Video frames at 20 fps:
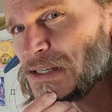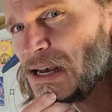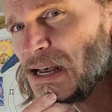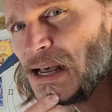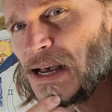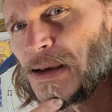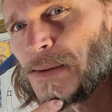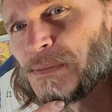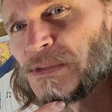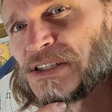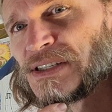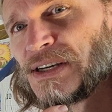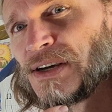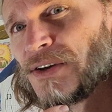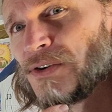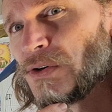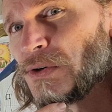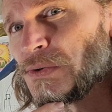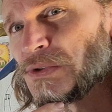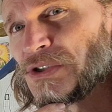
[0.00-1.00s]
time
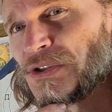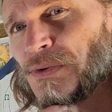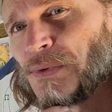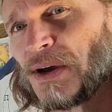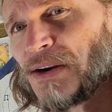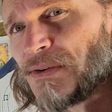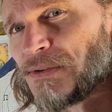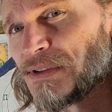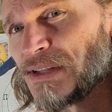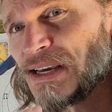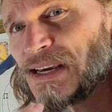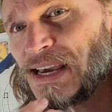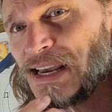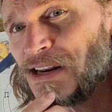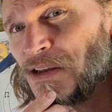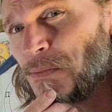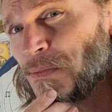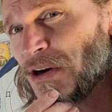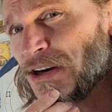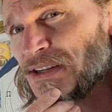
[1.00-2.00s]
seeing who's who. I don't think
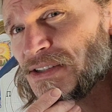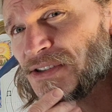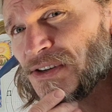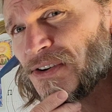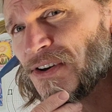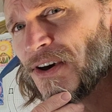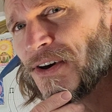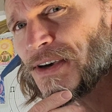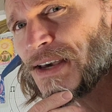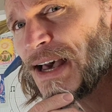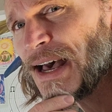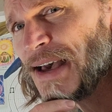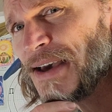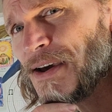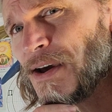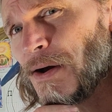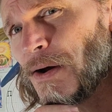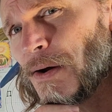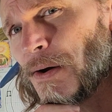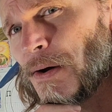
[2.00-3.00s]
anybody's a good guy
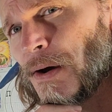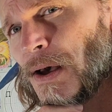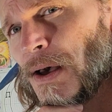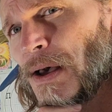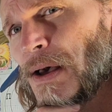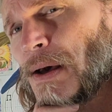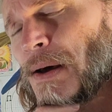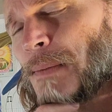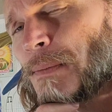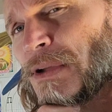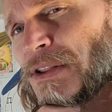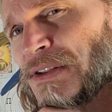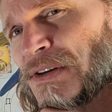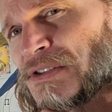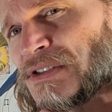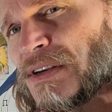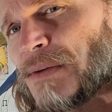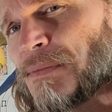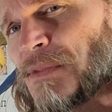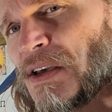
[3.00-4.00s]
here. But there's
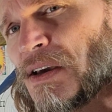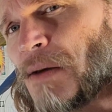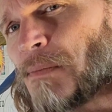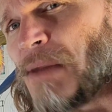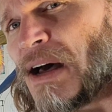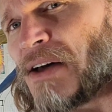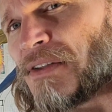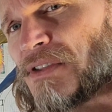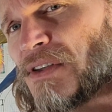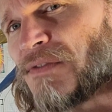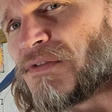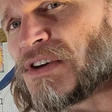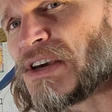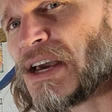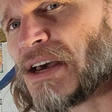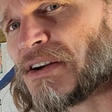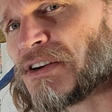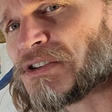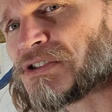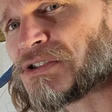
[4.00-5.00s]
something about the
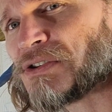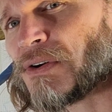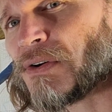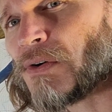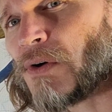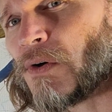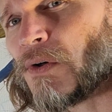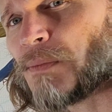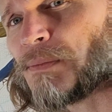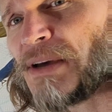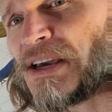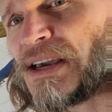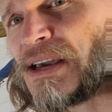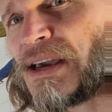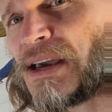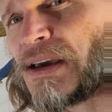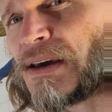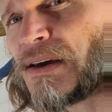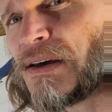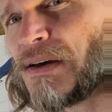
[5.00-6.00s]
Vienna Circle
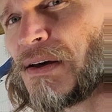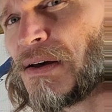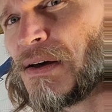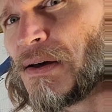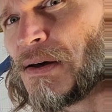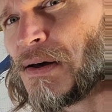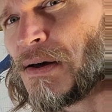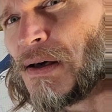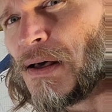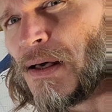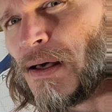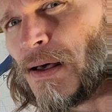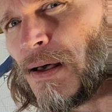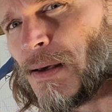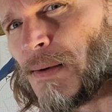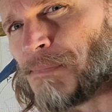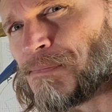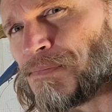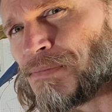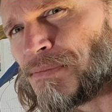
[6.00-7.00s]
being
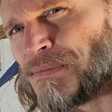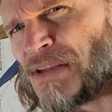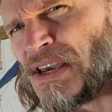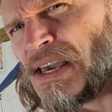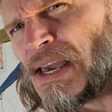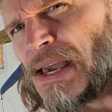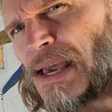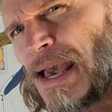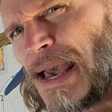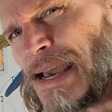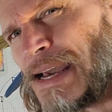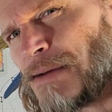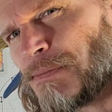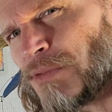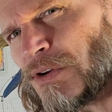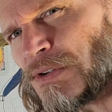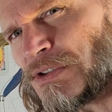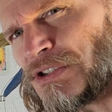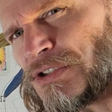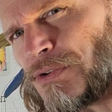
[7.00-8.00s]

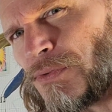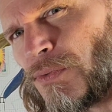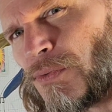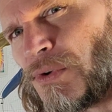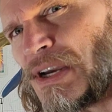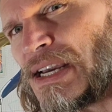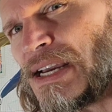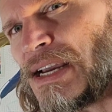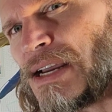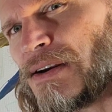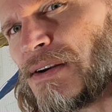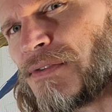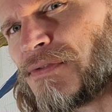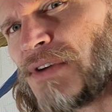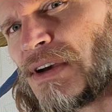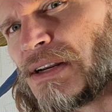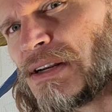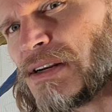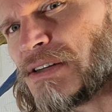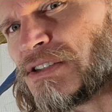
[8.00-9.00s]
able to read
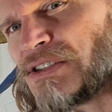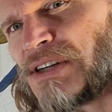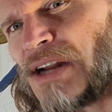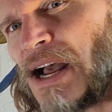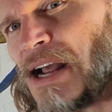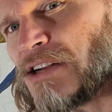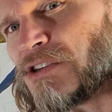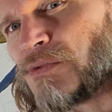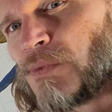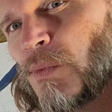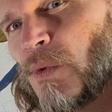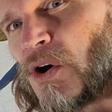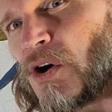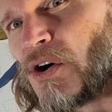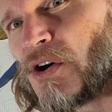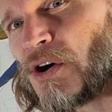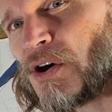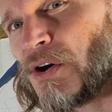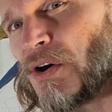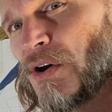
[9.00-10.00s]
Wittgenstein's
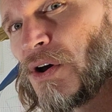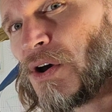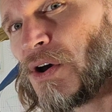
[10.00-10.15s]
work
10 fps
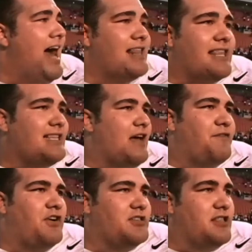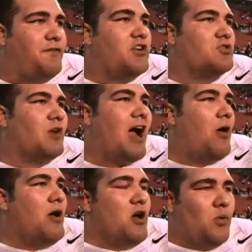didn't think that first the first route
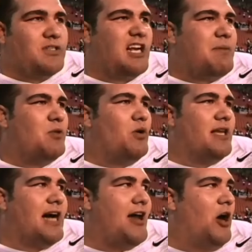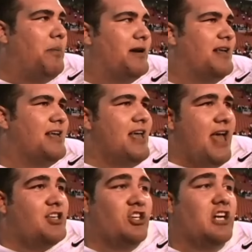was going to be the one that got open,
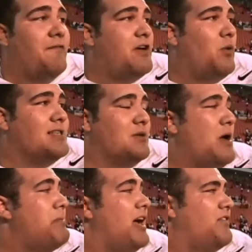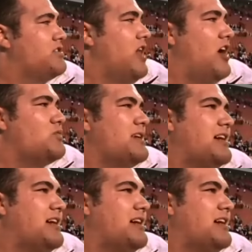and sure enough, it wasn't. We blocked as long as we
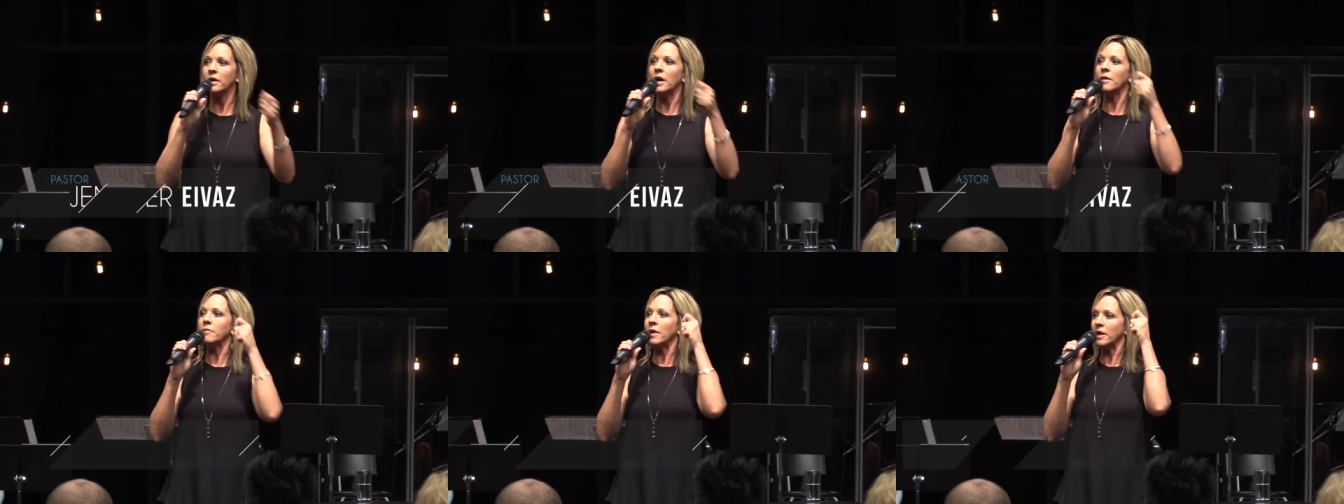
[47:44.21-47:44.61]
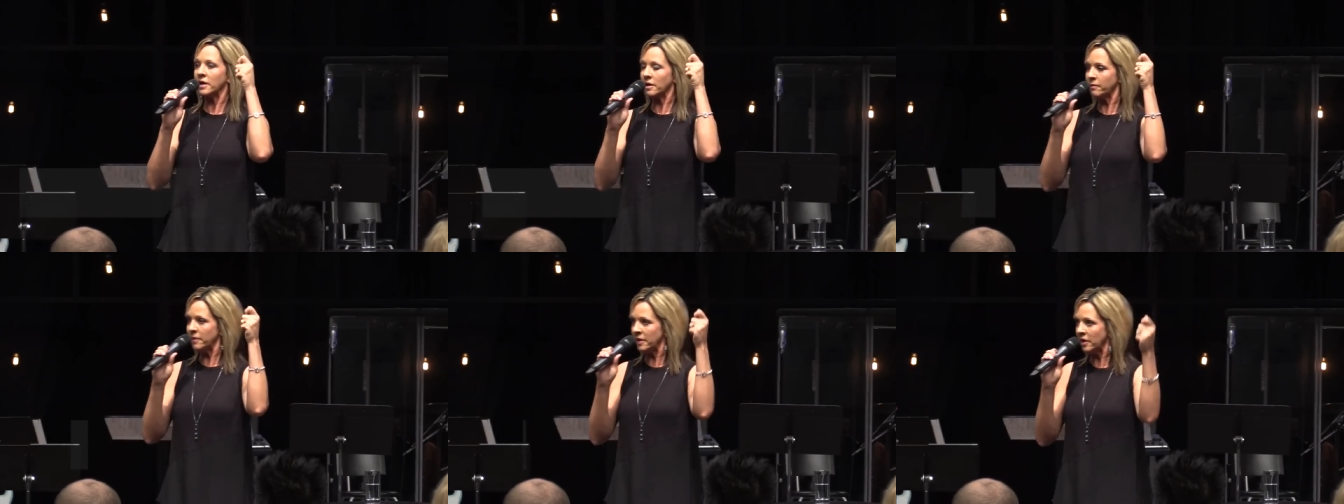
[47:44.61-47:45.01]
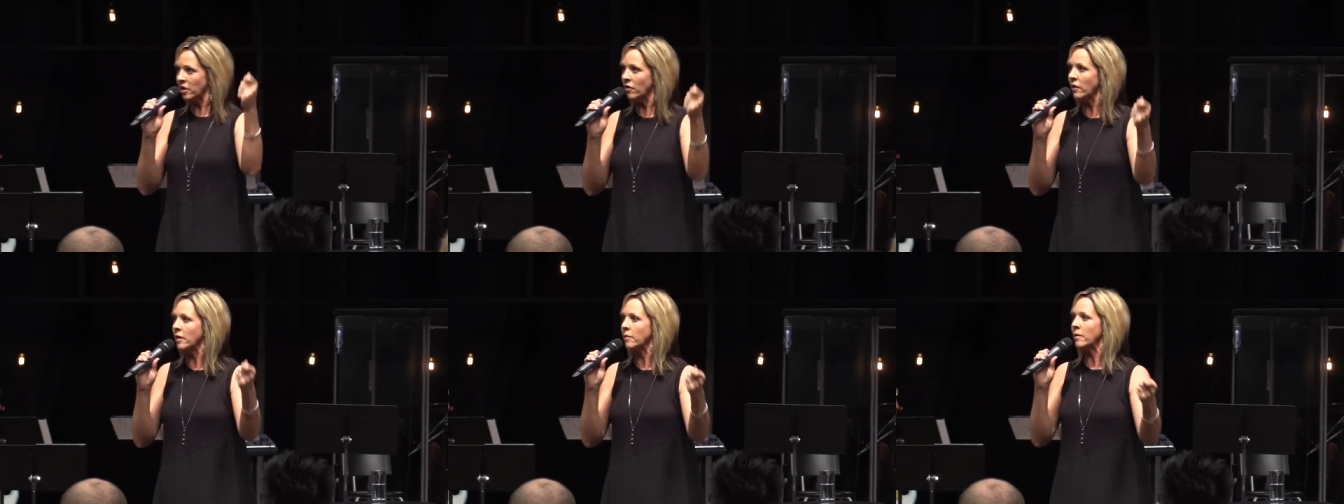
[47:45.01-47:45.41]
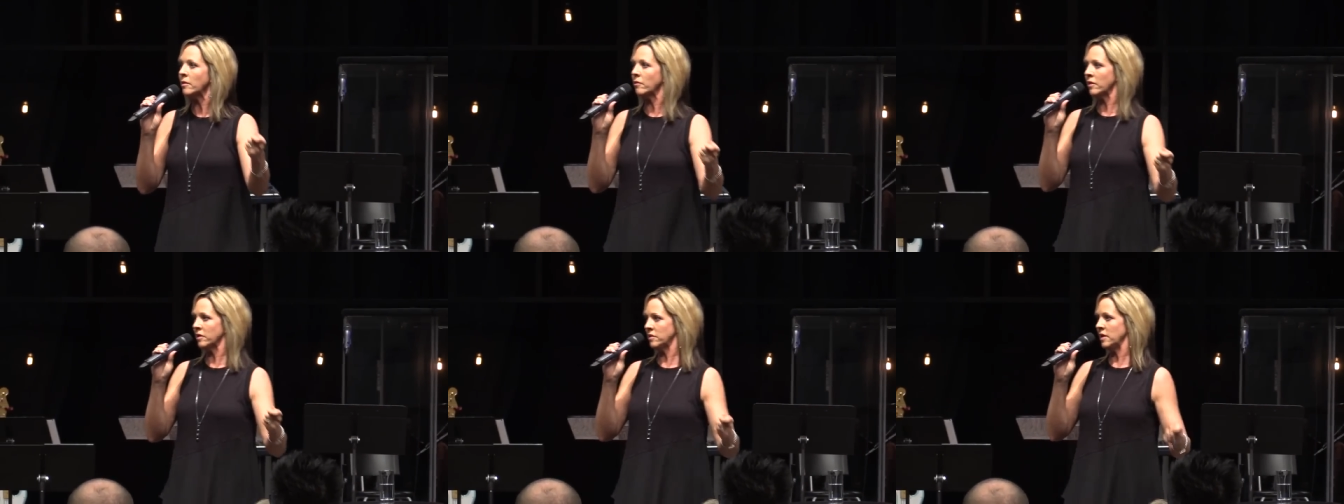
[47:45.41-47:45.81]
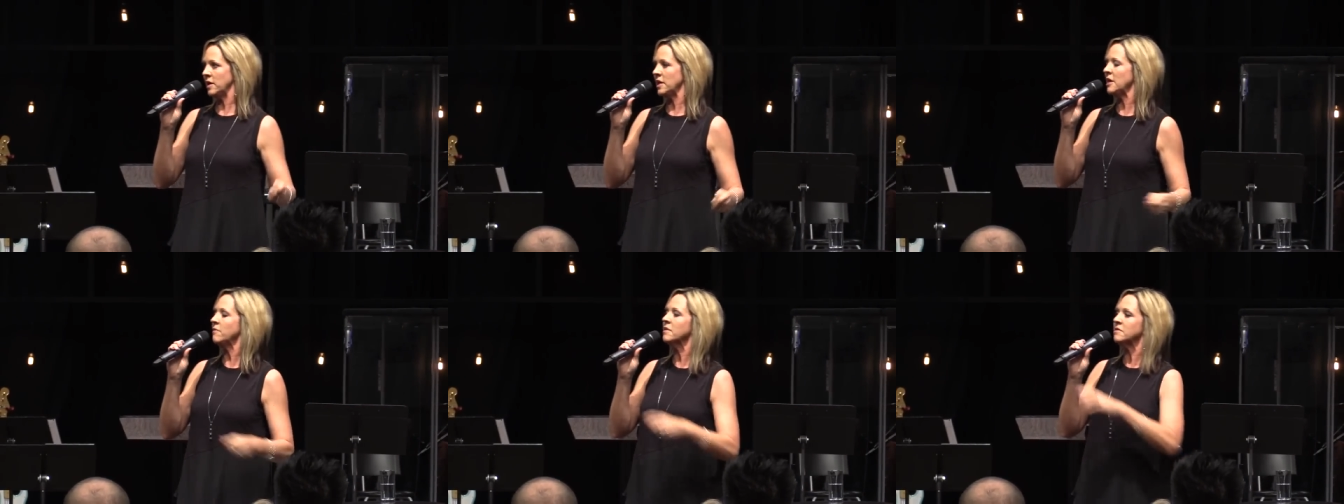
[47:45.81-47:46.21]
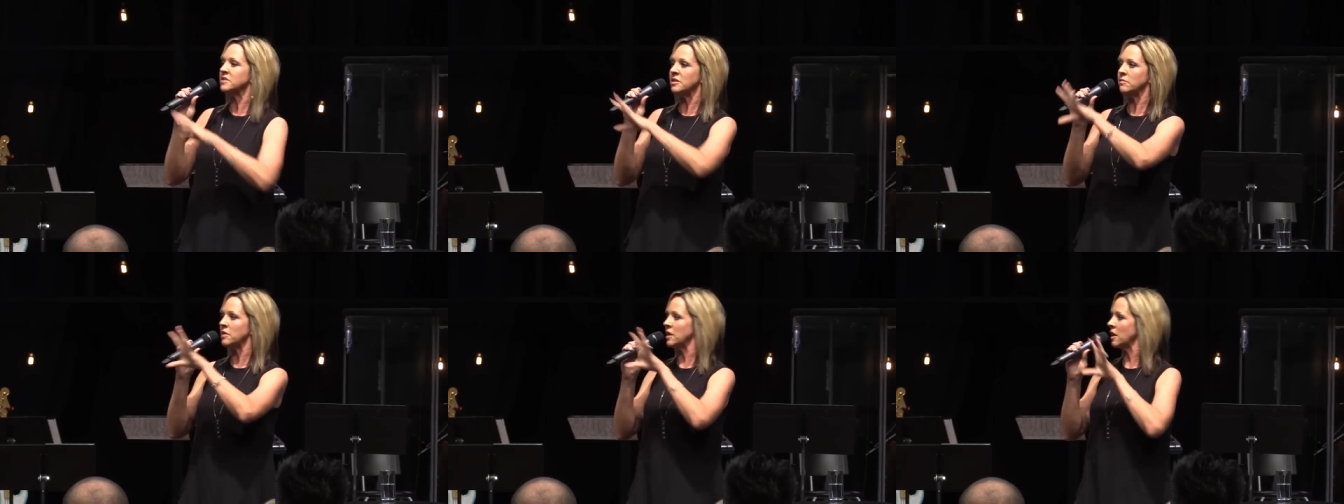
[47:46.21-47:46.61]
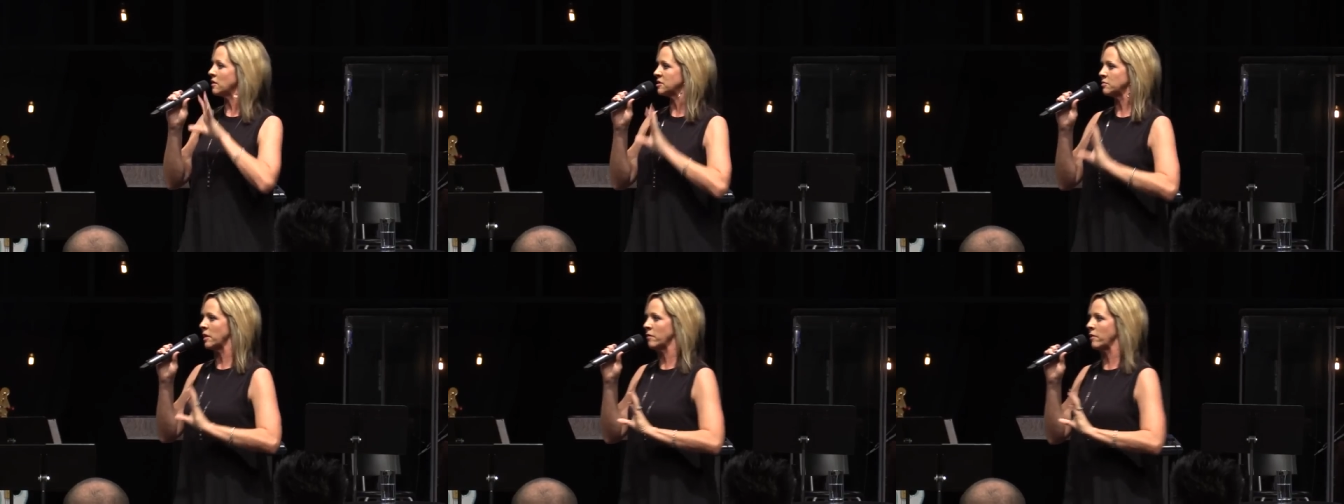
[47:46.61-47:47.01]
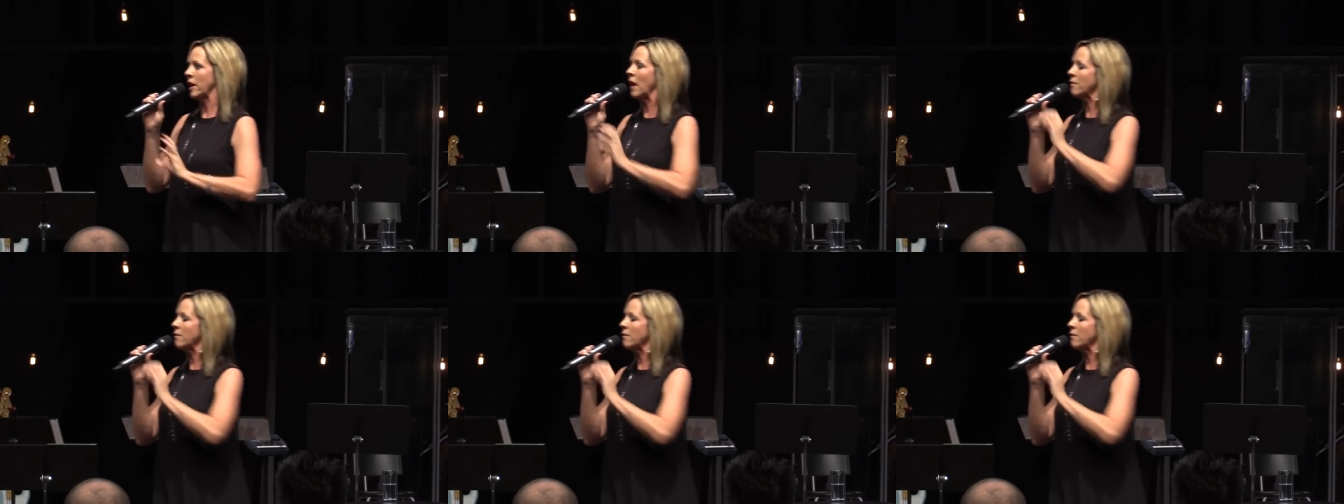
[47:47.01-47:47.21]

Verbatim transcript: I'm not going to be in agreement with it. Even if something comes my way,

==*==

Leave out the pictures and return every record word for word.

Video frames at 20 fps:
[0.00-1.00s]
time
[1.00-2.00s]
seeing who's who. I don't think
[2.00-3.00s]
anybody's a good guy
[3.00-4.00s]
here. But there's
[4.00-5.00s]
something about the
[5.00-6.00s]
Vienna Circle
[6.00-7.00s]
being
[7.00-8.00s]

[8.00-9.00s]
able to read
[9.00-10.00s]
Wittgenstein's
[10.00-10.15s]
work
10 fps
didn't think that first the first route
was going to be the one that got open,
and sure enough, it wasn't. We blocked as long as we
[47:44.21-47:44.61]
[47:44.61-47:45.01]
[47:45.01-47:45.41]
[47:45.41-47:45.81]
[47:45.81-47:46.21]
[47:46.21-47:46.61]
[47:46.61-47:47.01]
[47:47.01-47:47.21]

Verbatim transcript: I'm not going to be in agreement with it. Even if something comes my way,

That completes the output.